-- Opening Marker --

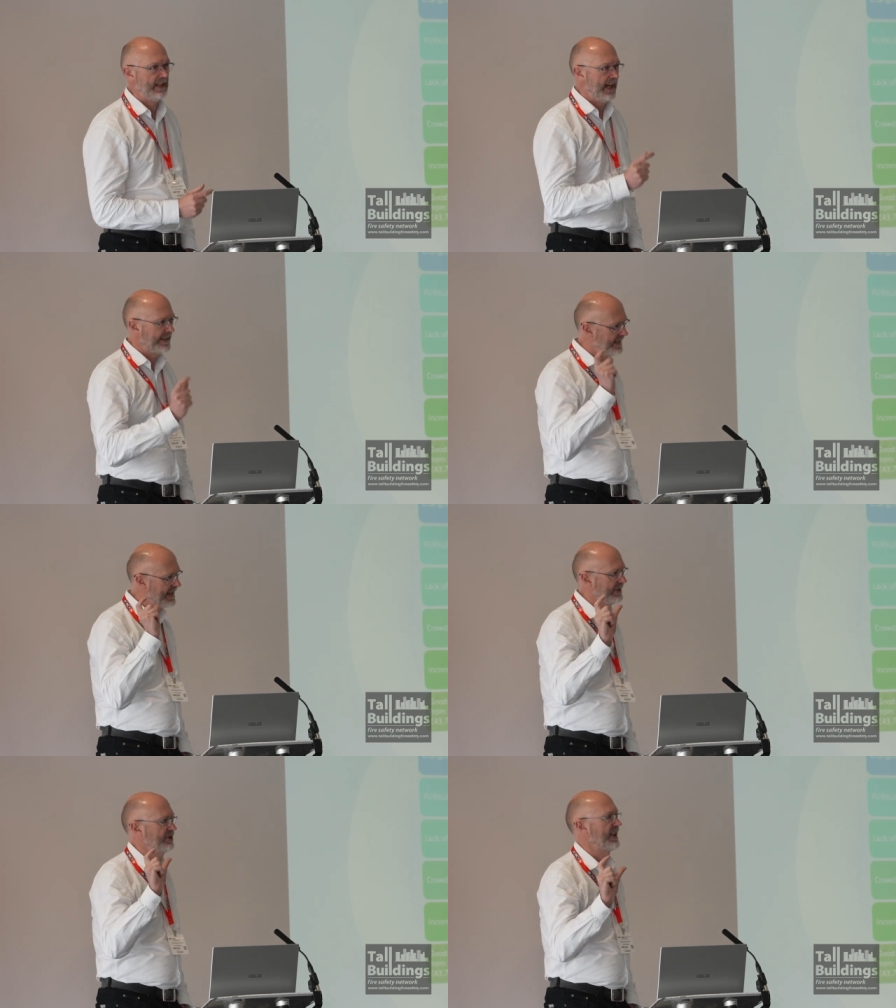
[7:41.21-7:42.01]
And in
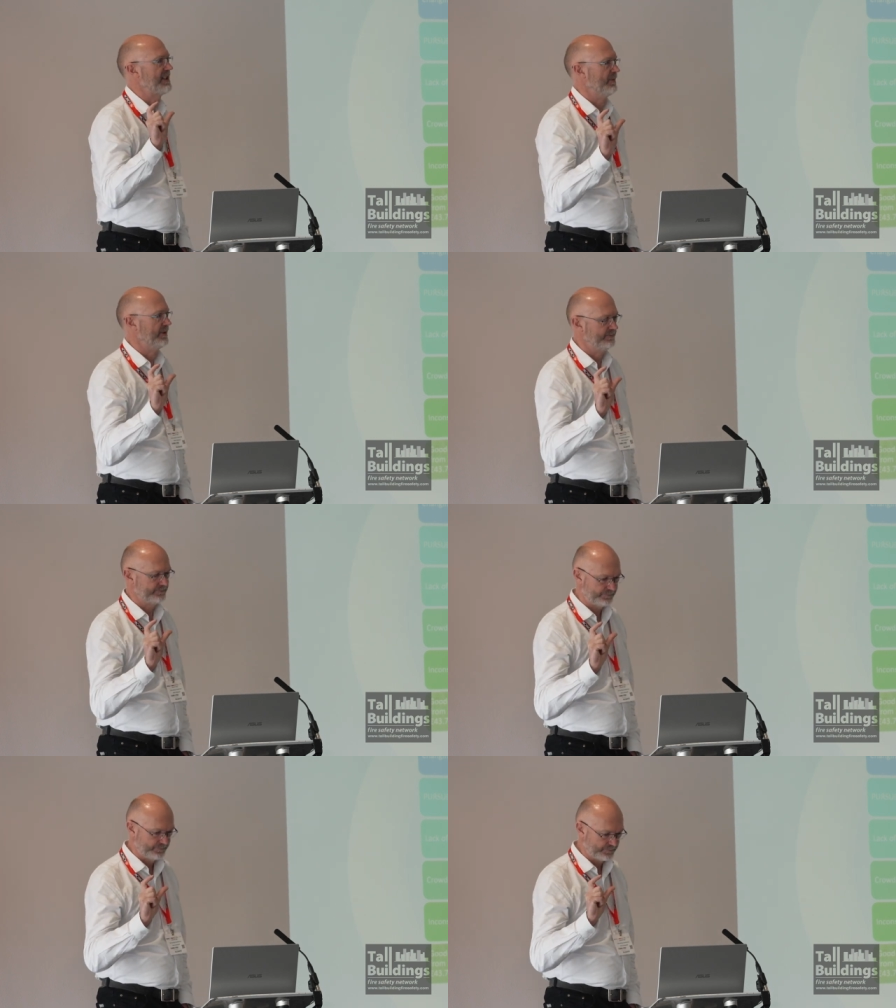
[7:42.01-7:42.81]
that statement,
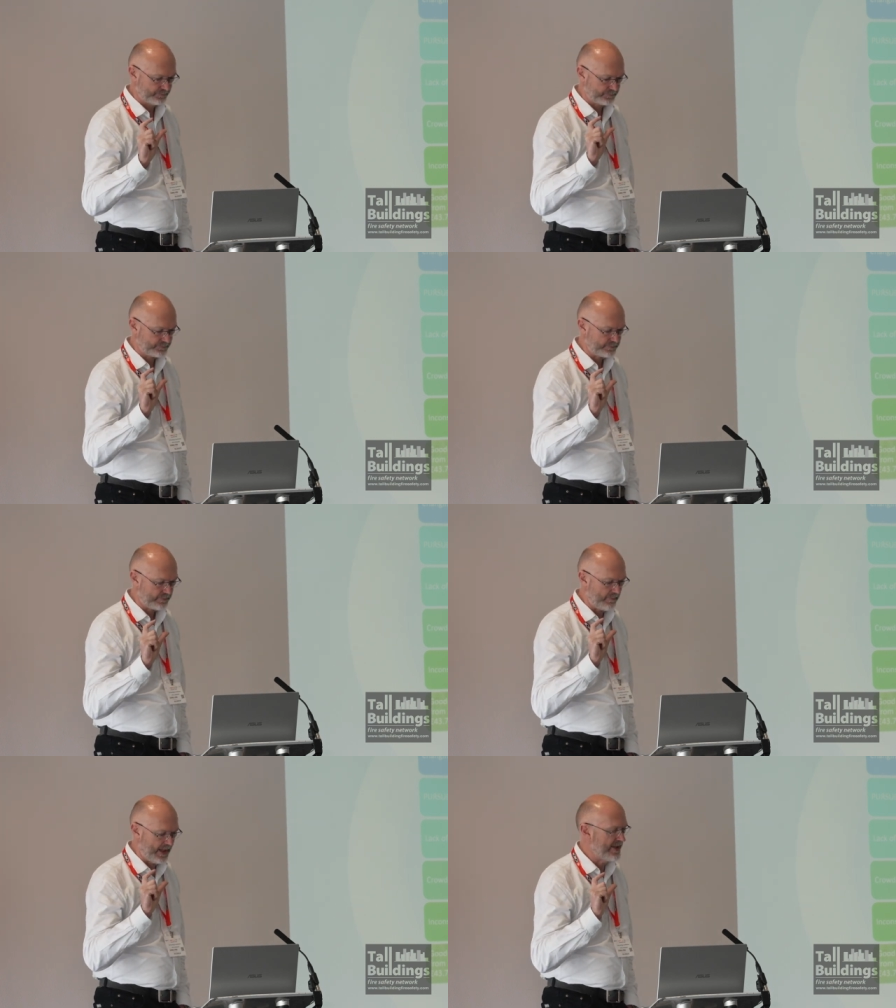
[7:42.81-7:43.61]

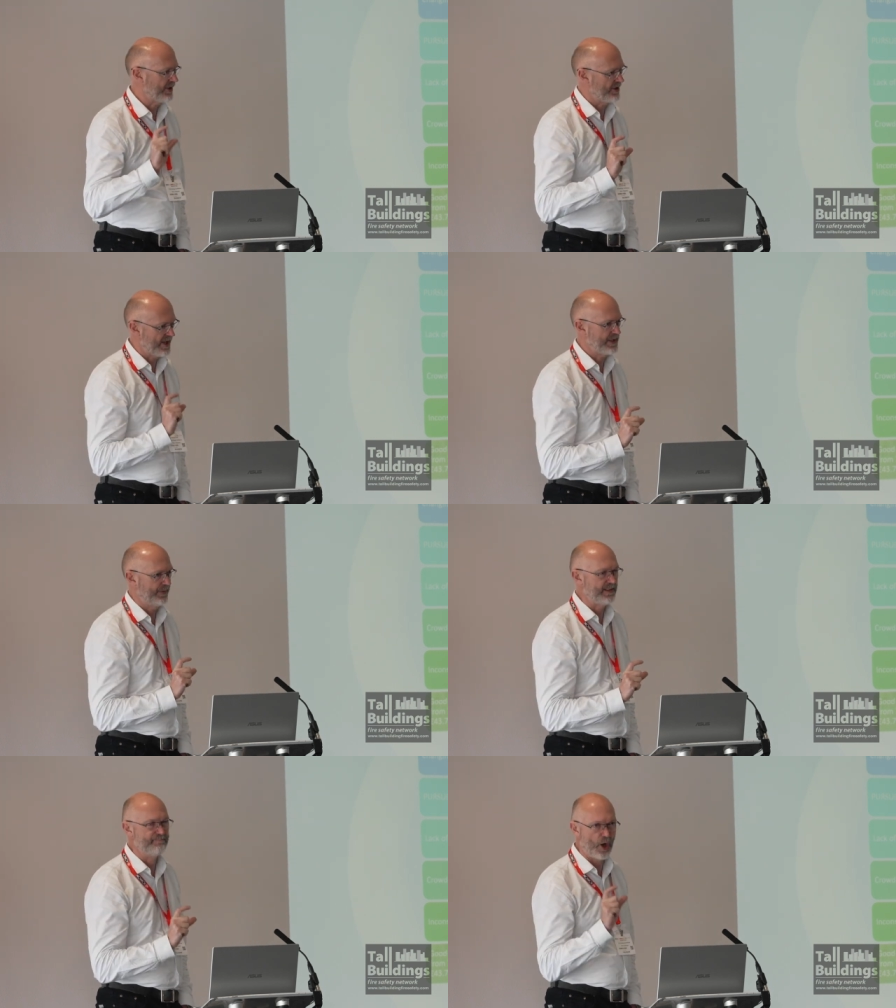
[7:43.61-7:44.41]
he
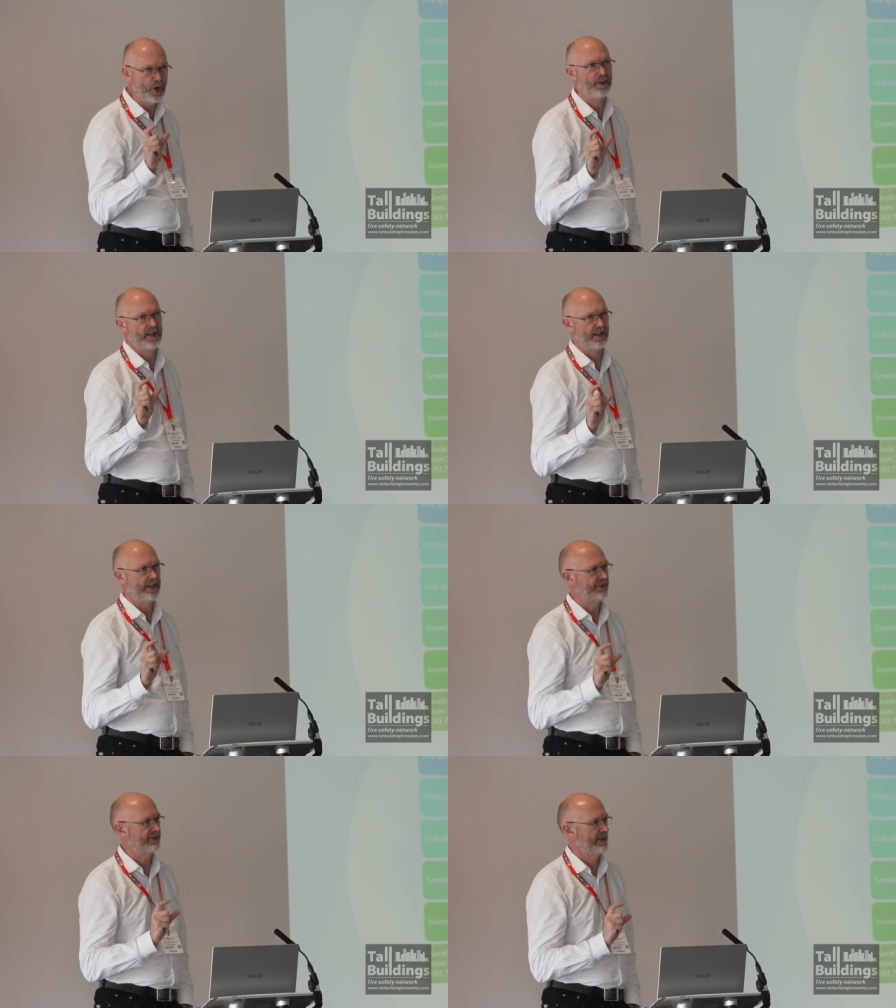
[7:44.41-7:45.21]
successfully
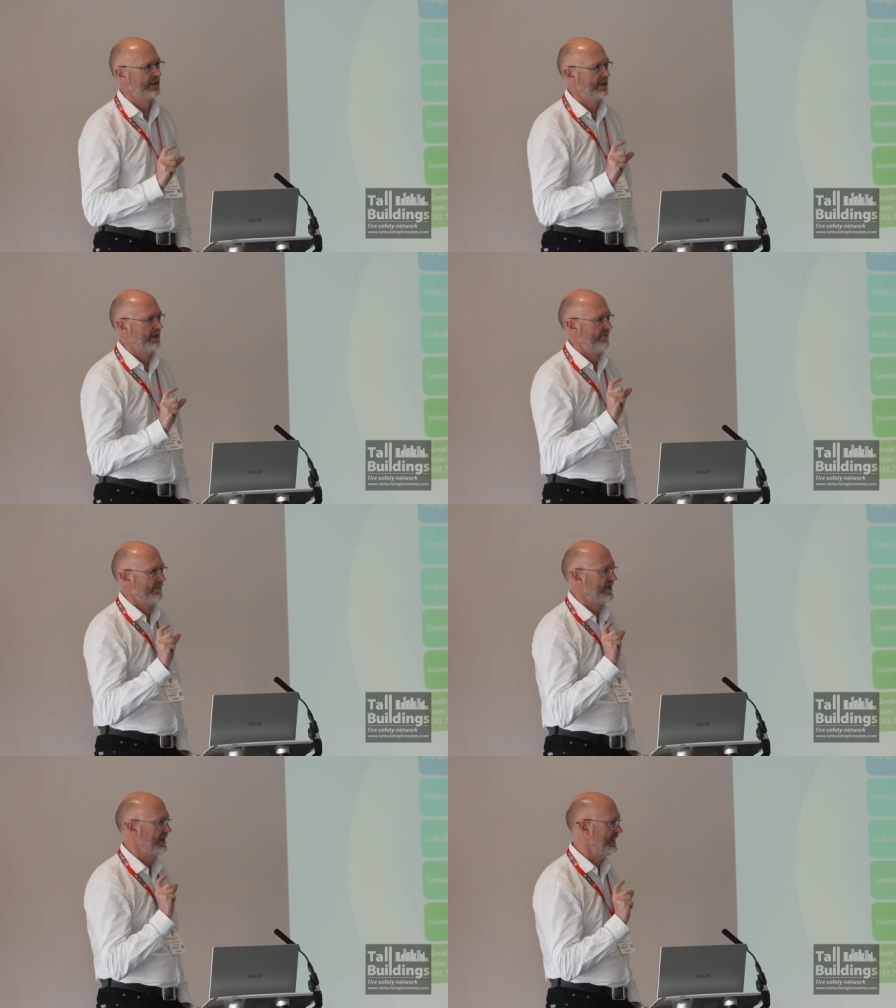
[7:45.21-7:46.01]
mobilized
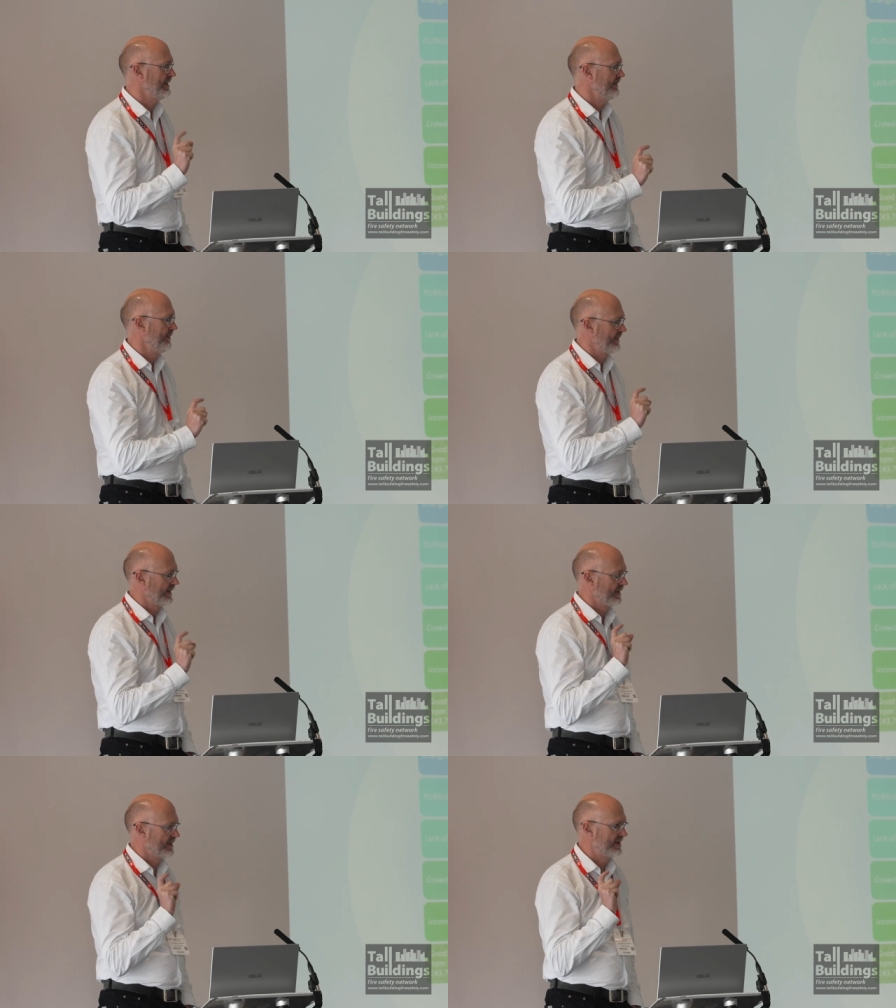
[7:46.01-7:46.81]
the
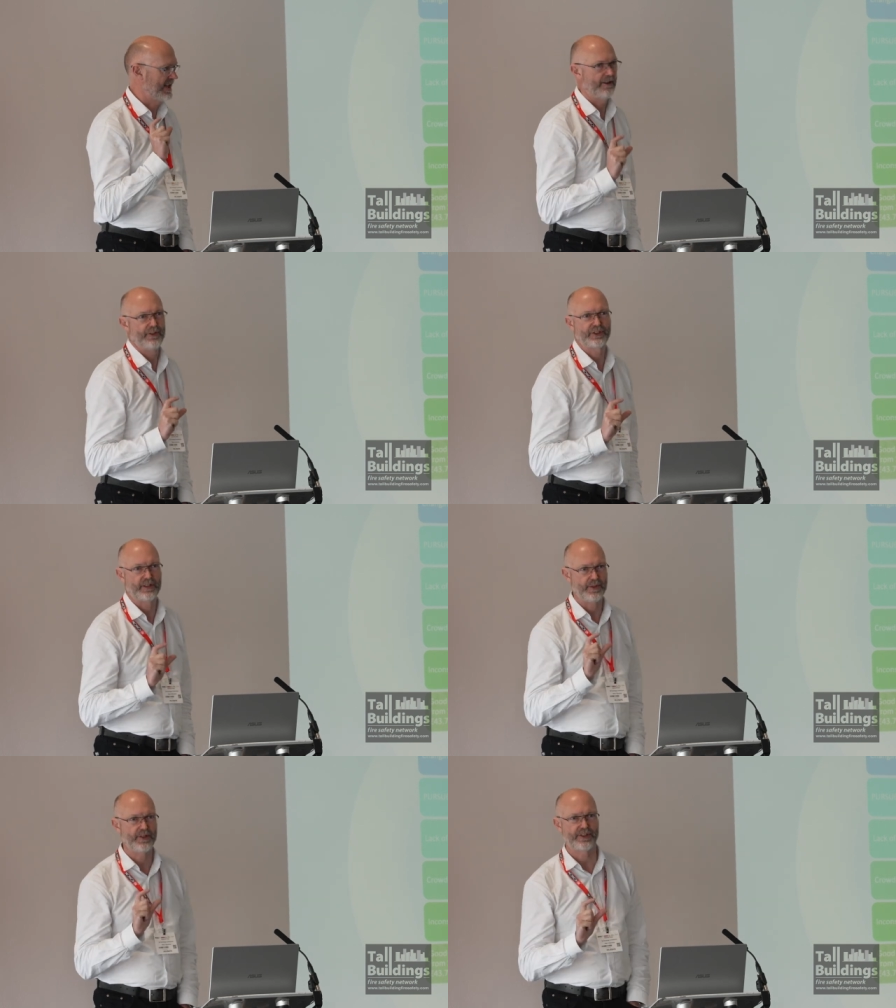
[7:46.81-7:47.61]
terrorist
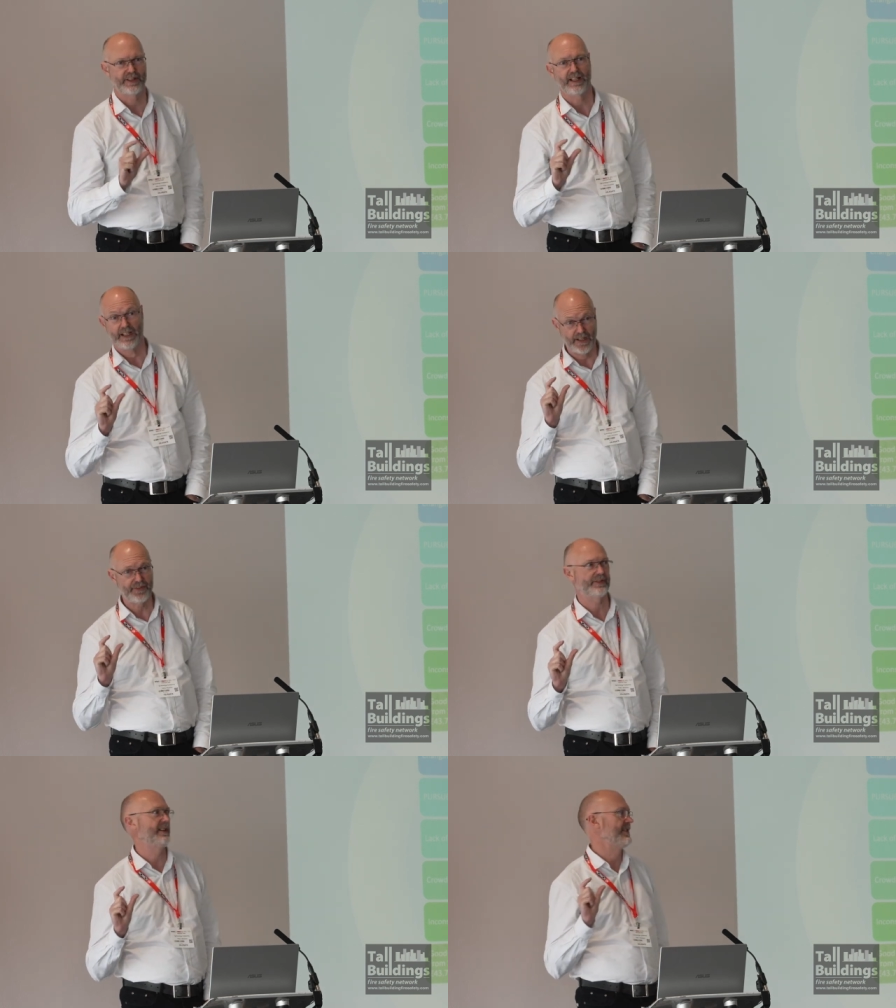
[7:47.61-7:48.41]
community that
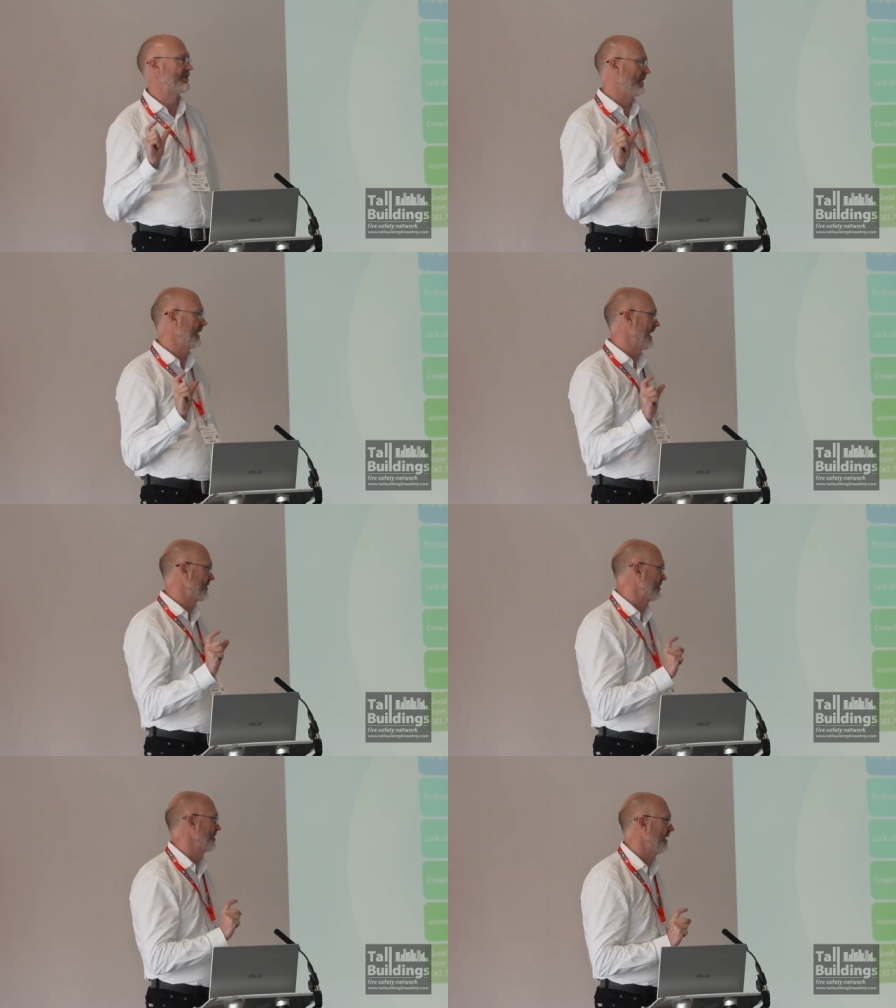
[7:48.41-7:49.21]
lives inside our
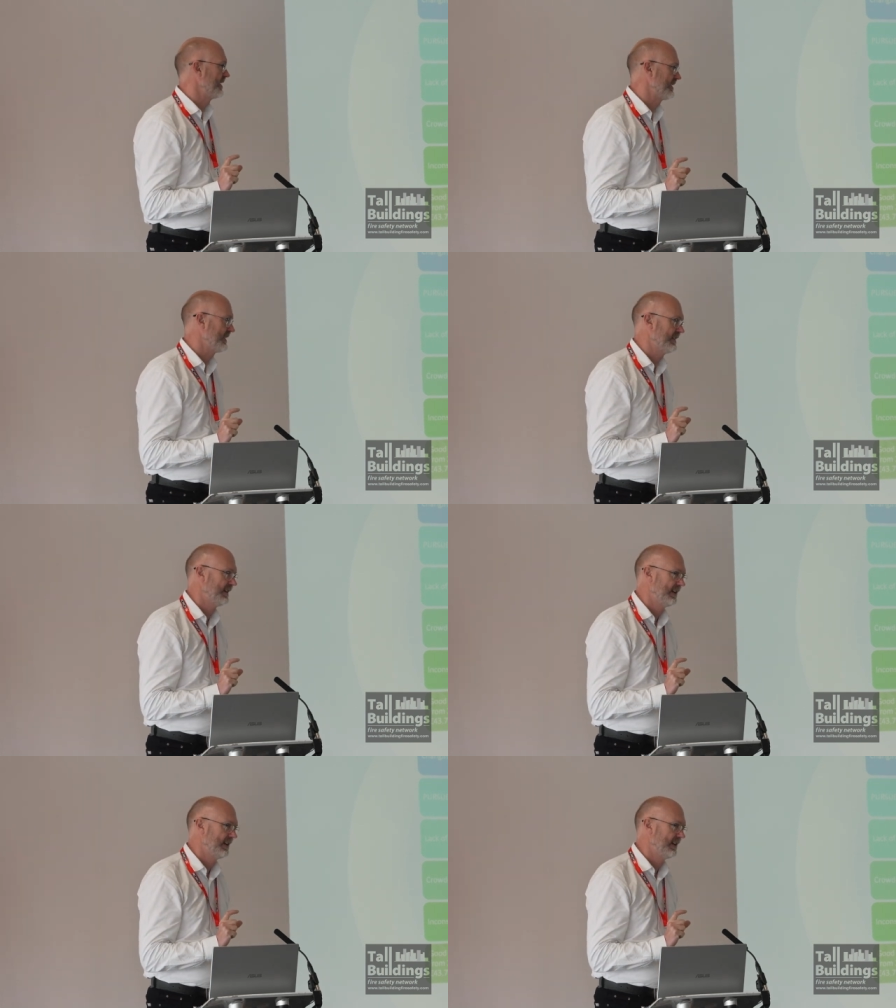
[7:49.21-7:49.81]
society.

-- Closing Marker --

- [Instructions for the task]:
Reproduce the lines above exactly, please, but not the pictures in them.

- [Answer section]:
[7:41.21-7:42.01]
And in
[7:42.01-7:42.81]
that statement,
[7:42.81-7:43.61]

[7:43.61-7:44.41]
he
[7:44.41-7:45.21]
successfully
[7:45.21-7:46.01]
mobilized
[7:46.01-7:46.81]
the
[7:46.81-7:47.61]
terrorist
[7:47.61-7:48.41]
community that
[7:48.41-7:49.21]
lives inside our
[7:49.21-7:49.81]
society.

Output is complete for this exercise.